Using JSON in MariaDB

spacer

You’re likely familiar with MariaDB as your run-of-the-mill relational database. Heck, you may have even used it to create a database, a couple tables, and even executed a few queries. I mean, why not? After all, MariaDB is a rock solid relational database solution, and has been for some time now. But, diving deeper into its capabilities, you’ll quickly discover that it’s more than that.

Much, much more.

One of those capabilities is its ability to handle JavaScript Object Notation (JSON) formatted data, completely free and out-of-the-box. OK, but why is that important? Well, in the context of databases, JSON has often been thought of as something you’d use with NoSQL solutions. And that makes sense as one of the problems the NoSQL Revolution set out to solve was flexibility, or having the ability to create, update and remove data and the structures they’re housed in without having to modify things like those pesky relational schemas.

 

Externally-described relational table vs self-described JSON table

 

Keying off of the success that NoSQL solutions have been able to achieve by using semi-structured data in that time, over the past few years JSON integrations have made their way into the relational world. And for good reason. The ability to store JSON documents within a relational database allows you to create hybrid data models, containing both structured and semi-structured data, and enjoy all of the benefits of JSON without having to sacrifice the advantages of relational databases (e.g. SQL and all things data integrity).

OK, enough of this “setting the stage” business. Let’s check out some of the JSON functionality that’s available in MariaDB and how you can use it!

Tip: If you’d like to jump right into a MariaDB database and use the same dataset I’ll be using for the examples in this article be sure to check out this MariaDB JSON Quickstart Guide!

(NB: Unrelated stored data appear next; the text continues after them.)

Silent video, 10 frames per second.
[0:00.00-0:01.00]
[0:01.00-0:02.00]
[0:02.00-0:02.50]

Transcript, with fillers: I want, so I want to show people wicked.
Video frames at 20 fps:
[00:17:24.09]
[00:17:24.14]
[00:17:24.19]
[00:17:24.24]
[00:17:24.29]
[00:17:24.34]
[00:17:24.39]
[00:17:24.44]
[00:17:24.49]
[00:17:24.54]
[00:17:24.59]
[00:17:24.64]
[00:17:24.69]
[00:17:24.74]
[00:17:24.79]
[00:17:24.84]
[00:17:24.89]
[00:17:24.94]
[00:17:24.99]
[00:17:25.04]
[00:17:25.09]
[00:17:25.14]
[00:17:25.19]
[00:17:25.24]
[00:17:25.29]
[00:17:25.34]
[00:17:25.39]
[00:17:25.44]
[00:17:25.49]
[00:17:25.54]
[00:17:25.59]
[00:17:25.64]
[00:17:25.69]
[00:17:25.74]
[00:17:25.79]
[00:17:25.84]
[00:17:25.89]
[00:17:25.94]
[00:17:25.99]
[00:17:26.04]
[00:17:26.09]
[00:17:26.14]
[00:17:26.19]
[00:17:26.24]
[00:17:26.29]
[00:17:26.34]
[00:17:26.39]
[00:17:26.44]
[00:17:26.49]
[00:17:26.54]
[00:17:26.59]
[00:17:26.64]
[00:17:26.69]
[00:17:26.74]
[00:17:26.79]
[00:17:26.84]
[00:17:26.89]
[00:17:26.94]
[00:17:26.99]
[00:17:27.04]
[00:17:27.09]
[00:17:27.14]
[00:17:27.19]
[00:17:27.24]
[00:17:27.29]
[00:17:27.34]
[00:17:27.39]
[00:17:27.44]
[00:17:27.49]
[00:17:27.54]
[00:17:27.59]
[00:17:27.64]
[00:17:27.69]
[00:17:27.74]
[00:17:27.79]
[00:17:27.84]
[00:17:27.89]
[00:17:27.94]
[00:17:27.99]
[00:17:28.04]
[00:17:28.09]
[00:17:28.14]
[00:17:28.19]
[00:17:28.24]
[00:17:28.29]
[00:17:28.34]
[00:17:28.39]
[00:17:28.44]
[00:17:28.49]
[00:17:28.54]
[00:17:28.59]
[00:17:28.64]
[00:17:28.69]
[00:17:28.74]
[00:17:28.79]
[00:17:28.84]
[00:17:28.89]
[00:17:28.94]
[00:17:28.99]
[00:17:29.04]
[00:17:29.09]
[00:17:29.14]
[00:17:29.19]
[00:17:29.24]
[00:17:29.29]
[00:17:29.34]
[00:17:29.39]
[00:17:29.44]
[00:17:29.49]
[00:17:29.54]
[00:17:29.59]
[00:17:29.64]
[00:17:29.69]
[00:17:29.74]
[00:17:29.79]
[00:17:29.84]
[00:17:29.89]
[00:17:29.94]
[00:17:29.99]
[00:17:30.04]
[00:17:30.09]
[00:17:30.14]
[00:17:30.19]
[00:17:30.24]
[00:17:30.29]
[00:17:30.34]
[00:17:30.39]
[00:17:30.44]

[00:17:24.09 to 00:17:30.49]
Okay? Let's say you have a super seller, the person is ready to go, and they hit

Structured Data + Semi-Structured Data

There are a multitude of use cases where it may make sense to combine structured and semi-structured data. That’s just the world of software development for ya. However, I’ve always found it easiest to consume new technologies by focusing on a simple, (hopefully) relatable use case that you can then use to get your own creative juices flowing.

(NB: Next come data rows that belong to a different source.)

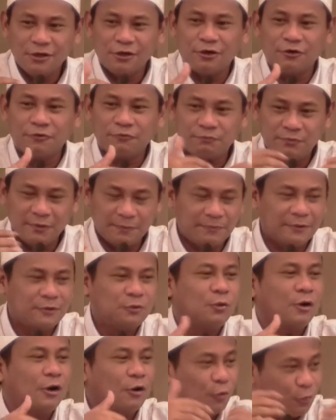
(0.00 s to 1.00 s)
of people
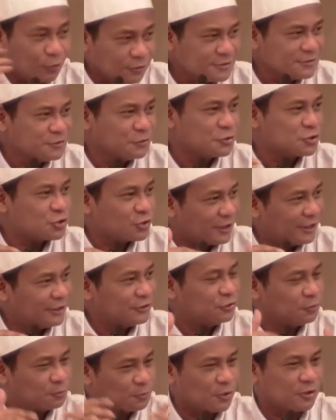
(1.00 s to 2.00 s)
who are also trying
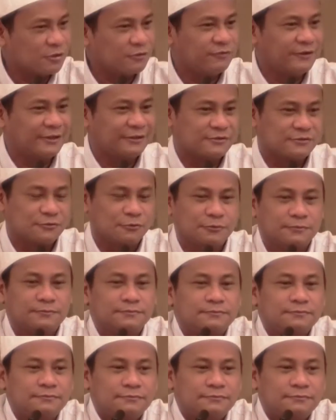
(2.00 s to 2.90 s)
to purify the soul.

To help walk-through the JSON capabilities that are available within MariaDB I’m going to be using a hypothetical application. This application will only contain one table, called locations, that will store, yep, you guessed it, locations. Simple enough, right?

We won’t be using any kind of front-end management, but imagine that the locations could be represented on some kind of map like the following.

Map with 2 locations highlighted

From the simplest standpoint, geographic locations, no matter the type, contain foundational information such as the name, type, longitude and latitude. But, depending on the type, each location could have different details.

Location details

Enter JSON that can be used to manage the different information per location type. So, the locations table will contain both structured and semi-structured data.

For example:

Table with structured and semi-structured data

Table Creation

Using JSON within MariaDB is as easy as enabling the ability to store JSON data within a table. In fact, the SQL used to create a new location table should look very familiar.

CREATE TABLE locations (
    id INT NOT NULL AUTO_INCREMENT,
    name VARCHAR(100) NOT NULL,  
    type CHAR(1) NOT NULL,
    latitude DECIMAL(9,6) NOT NULL,
    longitude DECIMAL(9,6) NOT NULL,
    attr JSON, 
    PRIMARY KEY (id)
);

Note that the attr column included within the locations table is defined with a JSON data type. More specifically the column is using a JSON alias datatype. That means there’s no actual JSON data type, but, instead, the JSON specified datatype assures that added data is valid JSON by adding a check constraint to the columns.

Taking a closer look, we can use the SHOW CREATE query to inspect the details of what’s actually been created.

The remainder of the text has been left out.